Anja Lechner – Vassilis Tsabropoulos | 05.12.2003

Neuburger Rundschau | Dr. Tobias Böcker
 

Wo sonst Swing, Bebop und die Kunst der Improvisation regieren, war ausnahmsweise „ernste“ klassische Musik zu hören. Anja Lechner und Vassilis Tsabropoulos zelebrierten an Cello und Piano die hohe Kunst des Duospiels und servierten dem begeisterten Publikum wahre kammermusikalischen Delikatessen.

Zuletzt war Anja Lechner im Juli 2002 in Neuburg zu hören, als die Sommerkonzerte zwischen Donau und Altmühl im Kongregationssaal das Rosamunde Quartett präsentierten. In der intimen Atmosphäre und der – gerade auch für klassische Musik – ausgezeichneten Akustik des Jazzkellers kommt ihr exakt artikuliertes Spiel um so besser zur Geltung. Das Cello entfaltet unter ihren Händen herbe Sinnlichkeit, offensiven Biss und zärtliche Klangfülle, dunkles Geheimnis und rasante Beweglichkeit. Dazu fügt Vassilis Tsabropoulos am Bösendorfer fühlbare Intensität, gemessene Innerlichkeit und kultivierte Energie.

Die Elégie op. 24 für Violoncello und Klavier von Gabriel Fauré bietet den programmatischen Auftakt in einen eher melancholisch geprägten Abend. Große Gefühle werden dabei weniger durch dramatische Melodien als durch den Gestus ihrer Darbietung formuliert in einer Mischung aus Klarheit und Ausdrucksstärke. Sanglichkeit und Läuterung können als Grundmotive angesehen werden; trotz des im 19. und 20 Jahrhundert angesiedelten Programms ist keine herausfordernd moderne Musik zu hören. Die Orientierung gilt neoklassischer Musikalität in einer eigentümlichen Klangästhetik aus Transparenz, beherrschter Emotionalität und makelloser Schönheit in dem Sound, der in einer „ECM-Nacht“ zu erwarten ist. So erklingen auch die „Trois pièces“ von Nadja Boulanger in charakteristischem Zueinander von Schlichtheit und rasanter Bewegung. Cesar Francks ursprünglich für Violine und Klavier geschriebene Sonate in A-Dur entfaltet in der von unbekannter Hand gesetzten Version für Violoncello und Klavier eine intensive kathartische Wirkung.
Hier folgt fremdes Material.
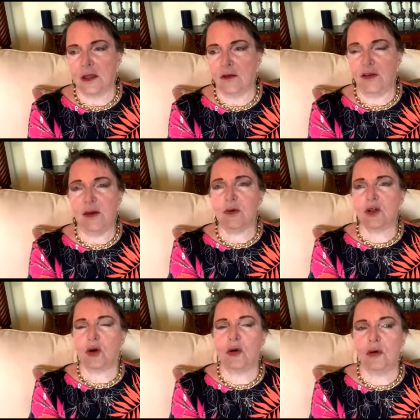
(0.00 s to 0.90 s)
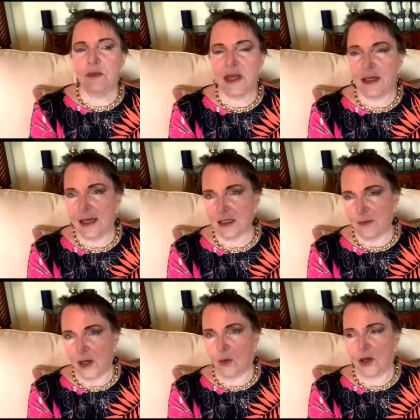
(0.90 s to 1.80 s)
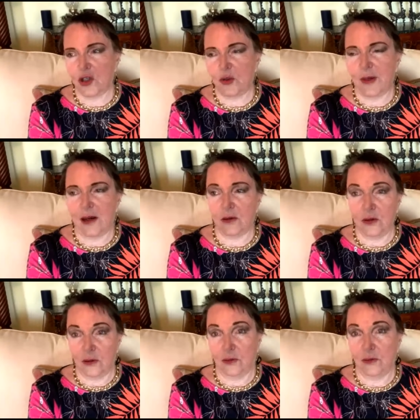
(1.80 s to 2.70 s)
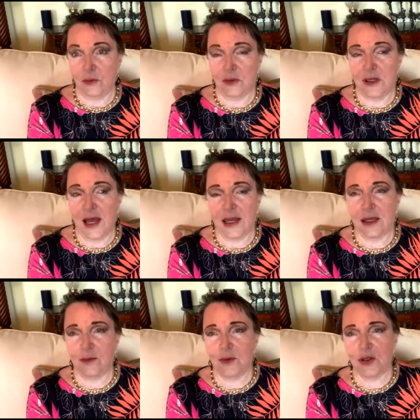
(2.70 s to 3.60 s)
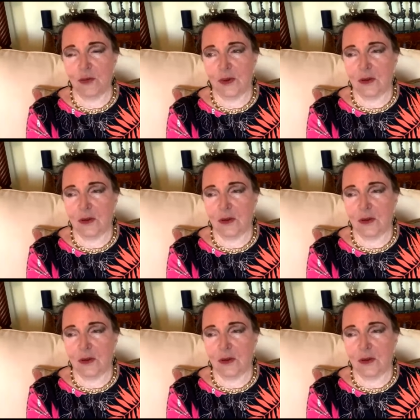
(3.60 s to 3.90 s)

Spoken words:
If he were to call me and ask me a question about you, you wouldn't like it, would you?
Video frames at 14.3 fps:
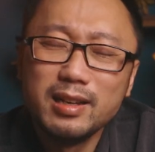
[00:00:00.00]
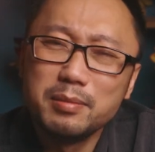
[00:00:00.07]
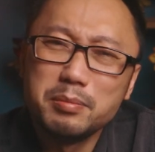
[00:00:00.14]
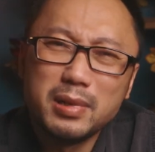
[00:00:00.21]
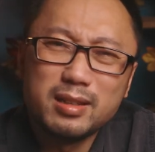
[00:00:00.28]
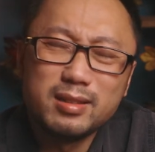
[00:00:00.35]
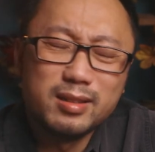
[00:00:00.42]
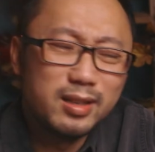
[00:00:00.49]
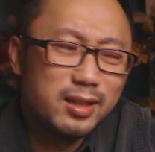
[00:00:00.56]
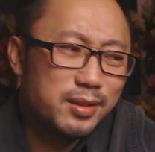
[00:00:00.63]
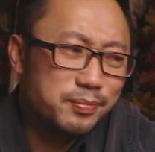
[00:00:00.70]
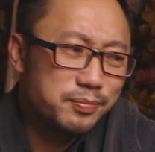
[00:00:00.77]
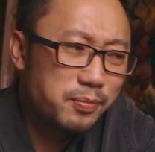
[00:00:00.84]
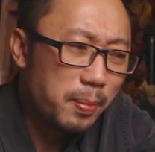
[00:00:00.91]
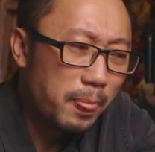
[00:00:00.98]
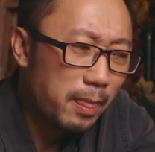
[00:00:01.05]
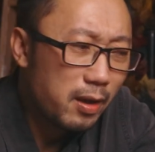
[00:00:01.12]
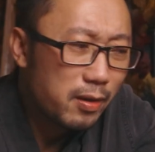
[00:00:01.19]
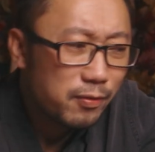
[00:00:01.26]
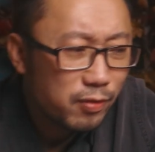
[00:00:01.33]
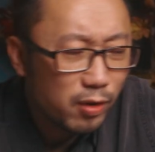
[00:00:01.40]
But
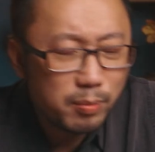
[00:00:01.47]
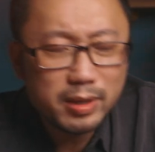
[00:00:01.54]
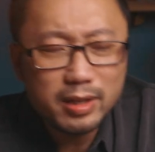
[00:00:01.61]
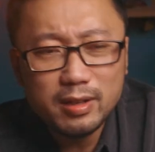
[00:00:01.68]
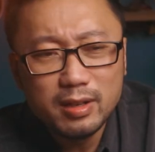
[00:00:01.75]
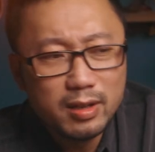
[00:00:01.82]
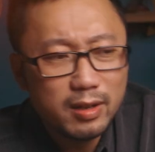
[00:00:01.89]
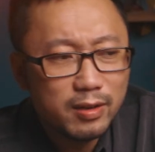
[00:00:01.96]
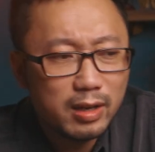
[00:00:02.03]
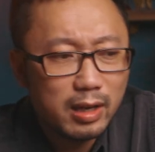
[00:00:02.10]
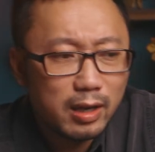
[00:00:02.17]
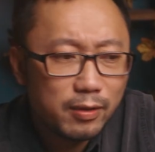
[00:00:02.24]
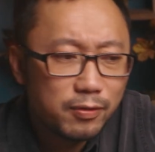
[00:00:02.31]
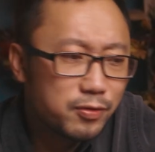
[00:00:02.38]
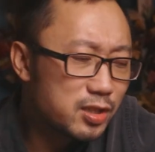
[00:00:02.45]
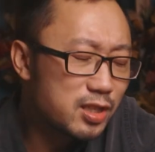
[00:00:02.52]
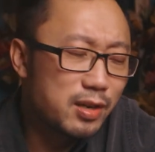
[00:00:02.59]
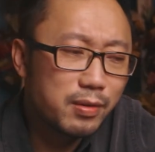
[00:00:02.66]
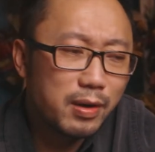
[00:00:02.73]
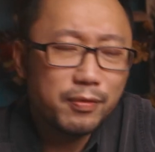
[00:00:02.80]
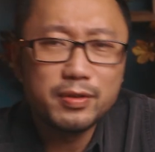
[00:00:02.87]
for me,
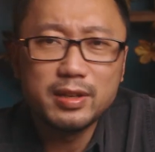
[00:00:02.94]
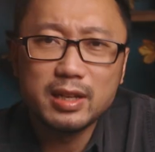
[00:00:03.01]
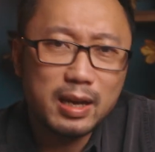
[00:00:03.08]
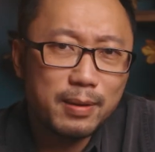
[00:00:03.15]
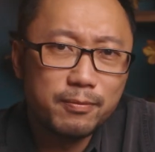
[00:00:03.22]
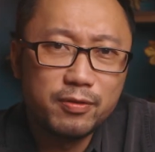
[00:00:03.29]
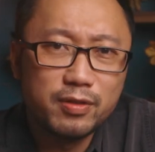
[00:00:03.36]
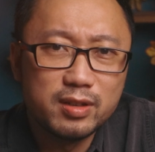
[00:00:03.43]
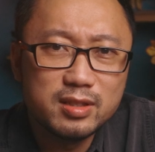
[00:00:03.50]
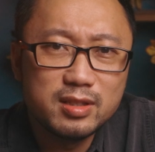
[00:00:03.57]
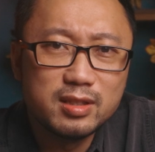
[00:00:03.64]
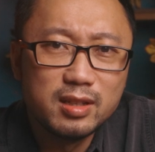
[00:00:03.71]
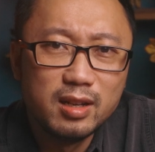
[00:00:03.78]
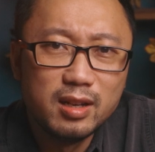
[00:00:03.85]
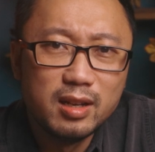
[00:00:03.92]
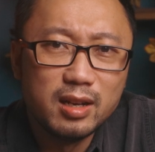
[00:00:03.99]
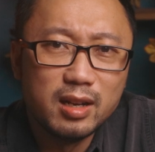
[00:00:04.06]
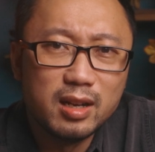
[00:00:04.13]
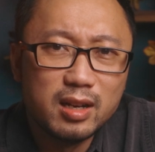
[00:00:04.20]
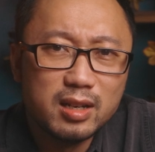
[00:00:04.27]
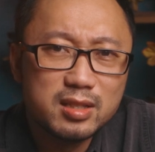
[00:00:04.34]
photography comes first,
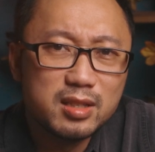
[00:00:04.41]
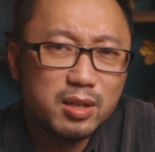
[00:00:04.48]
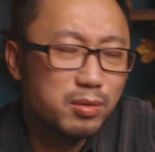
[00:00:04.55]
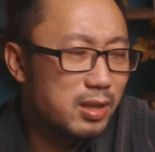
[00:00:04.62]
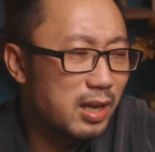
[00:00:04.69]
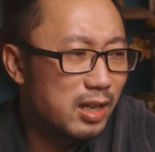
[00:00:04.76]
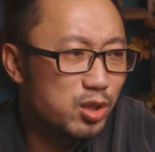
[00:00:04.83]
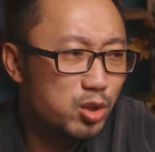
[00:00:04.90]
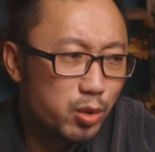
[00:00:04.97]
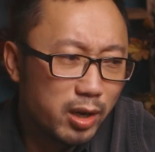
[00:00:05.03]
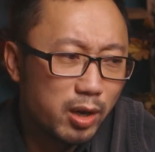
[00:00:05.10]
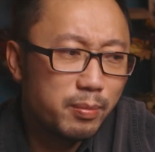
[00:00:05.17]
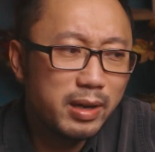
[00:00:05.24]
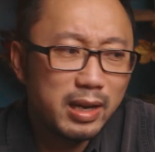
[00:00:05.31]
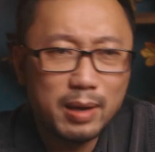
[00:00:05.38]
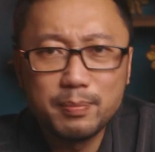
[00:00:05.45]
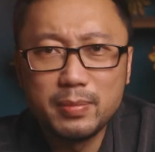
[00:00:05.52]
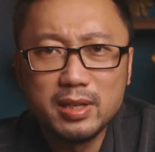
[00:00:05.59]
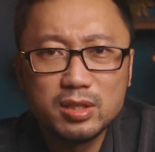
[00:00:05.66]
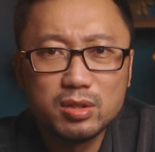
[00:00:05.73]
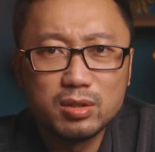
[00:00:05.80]
so that 12
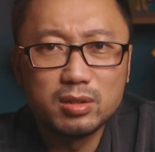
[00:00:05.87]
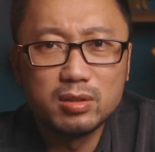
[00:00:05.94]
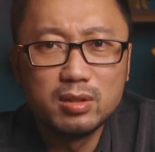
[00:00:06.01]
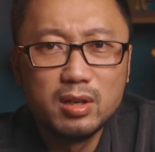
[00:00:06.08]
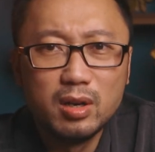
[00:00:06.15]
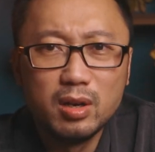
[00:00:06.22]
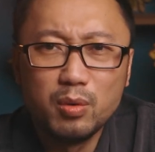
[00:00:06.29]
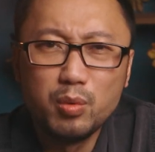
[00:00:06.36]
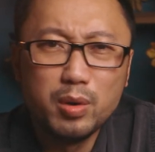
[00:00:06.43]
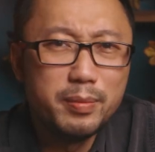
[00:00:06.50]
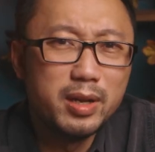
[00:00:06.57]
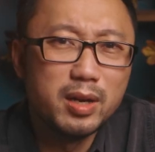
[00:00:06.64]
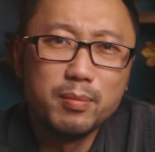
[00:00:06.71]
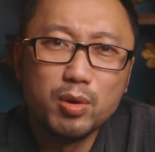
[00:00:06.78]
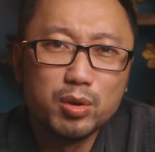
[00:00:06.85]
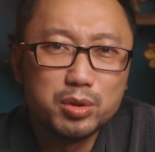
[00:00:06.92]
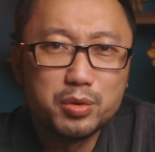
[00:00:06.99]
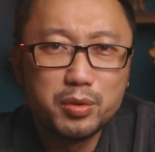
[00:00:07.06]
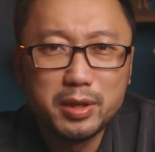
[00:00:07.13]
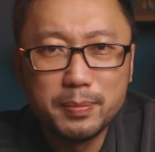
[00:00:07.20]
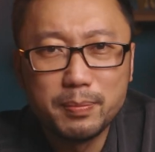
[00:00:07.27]
megapixel won't be able
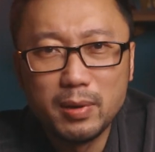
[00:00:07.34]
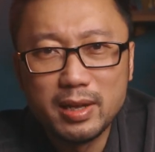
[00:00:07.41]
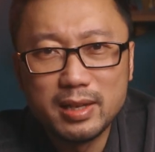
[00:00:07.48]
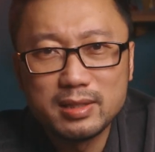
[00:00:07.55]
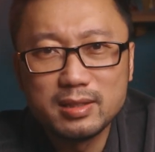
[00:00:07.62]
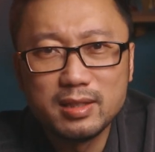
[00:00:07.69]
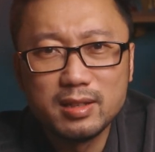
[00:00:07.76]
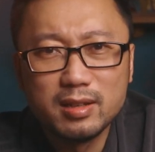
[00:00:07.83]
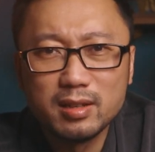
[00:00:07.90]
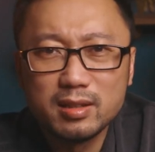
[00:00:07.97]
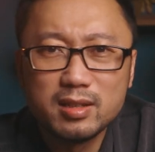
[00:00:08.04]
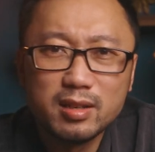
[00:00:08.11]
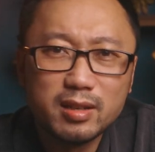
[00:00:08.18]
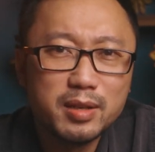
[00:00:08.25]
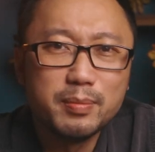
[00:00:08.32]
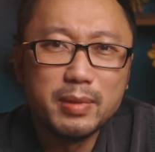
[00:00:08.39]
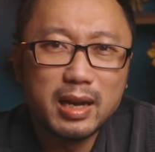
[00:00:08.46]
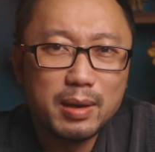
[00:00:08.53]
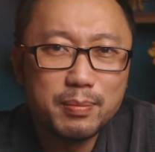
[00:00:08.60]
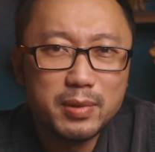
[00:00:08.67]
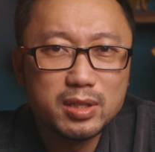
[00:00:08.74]
to replace the 30
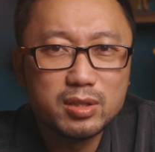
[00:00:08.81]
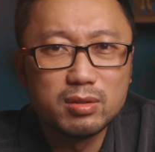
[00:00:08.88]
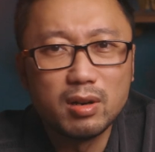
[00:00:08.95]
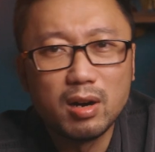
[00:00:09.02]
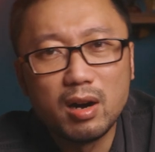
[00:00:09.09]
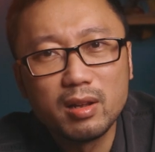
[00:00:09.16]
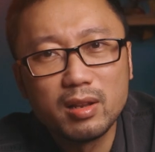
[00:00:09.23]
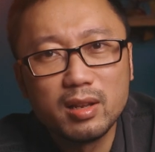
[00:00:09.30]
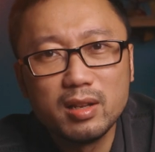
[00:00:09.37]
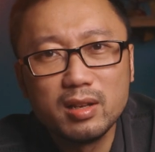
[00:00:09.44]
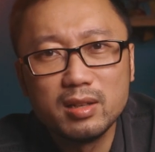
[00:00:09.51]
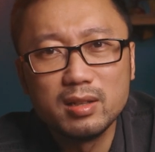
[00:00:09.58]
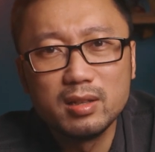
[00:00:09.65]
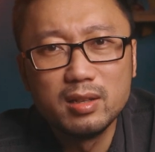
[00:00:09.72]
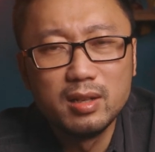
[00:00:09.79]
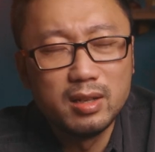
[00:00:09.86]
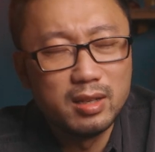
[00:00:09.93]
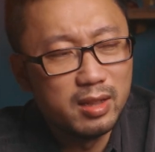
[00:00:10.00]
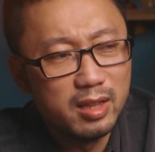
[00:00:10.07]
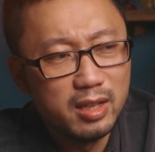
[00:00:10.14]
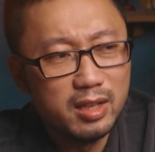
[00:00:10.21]
megapixel on the
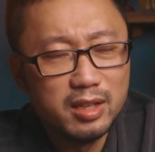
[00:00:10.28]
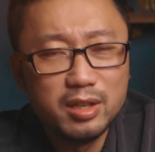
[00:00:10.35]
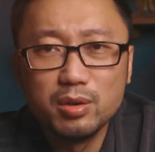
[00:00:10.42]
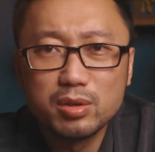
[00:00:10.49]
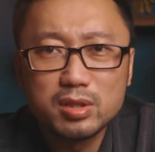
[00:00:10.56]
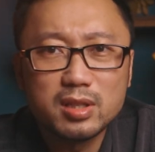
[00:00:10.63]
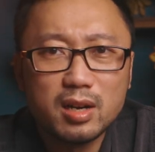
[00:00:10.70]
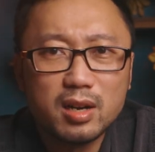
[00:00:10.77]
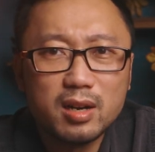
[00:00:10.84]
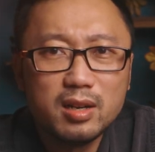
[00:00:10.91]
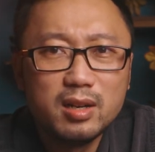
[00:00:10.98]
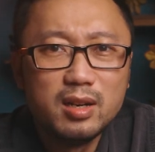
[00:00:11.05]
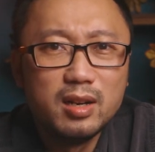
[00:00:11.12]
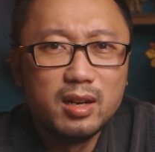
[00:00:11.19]
EOS R,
In fließender Innigkeit und konzentrierter Sammlung bewegen sich die Kompositionen von George I. Gurdjieffzwischen Kontemplation und Bewegung, Versenkung und Tanz. Die zuletzt gebotenen Stücke von Vassilis Tsabropoulos reihen sich ein in den Grundttenor des Abends, ätherisch, ästhetisch, abwartend, mit hohem instrumentalem Anspruch und ab und an ein wenig bedeutungsschwangerem Pathos. Da tut es richtig gut, dass die bezopfte Überernstlichkeit eines klassischen Konzertabends ab und an von leisem Gläserklingen und jazzmäßig spontanem Zwischenapplaus unterbrochen wird.